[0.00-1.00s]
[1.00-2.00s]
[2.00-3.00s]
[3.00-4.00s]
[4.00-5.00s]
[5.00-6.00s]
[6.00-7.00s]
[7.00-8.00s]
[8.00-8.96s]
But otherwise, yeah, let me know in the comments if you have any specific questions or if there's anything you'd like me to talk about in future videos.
--
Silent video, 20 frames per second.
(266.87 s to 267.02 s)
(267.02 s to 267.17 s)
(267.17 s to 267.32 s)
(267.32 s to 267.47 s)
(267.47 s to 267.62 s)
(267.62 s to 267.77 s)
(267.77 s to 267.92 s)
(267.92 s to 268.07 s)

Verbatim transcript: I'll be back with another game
--
*WHAT YOU WILL DO*. The lines above from the one containing "(267.62 s to 267.77 s)" through the one containing "Verbatim transcript: I'll" are to be set down exactly, and no others.

*REPLY TO THE TASK*.
(267.62 s to 267.77 s)
(267.77 s to 267.92 s)
(267.92 s to 268.07 s)

Verbatim transcript: I'll be back with another game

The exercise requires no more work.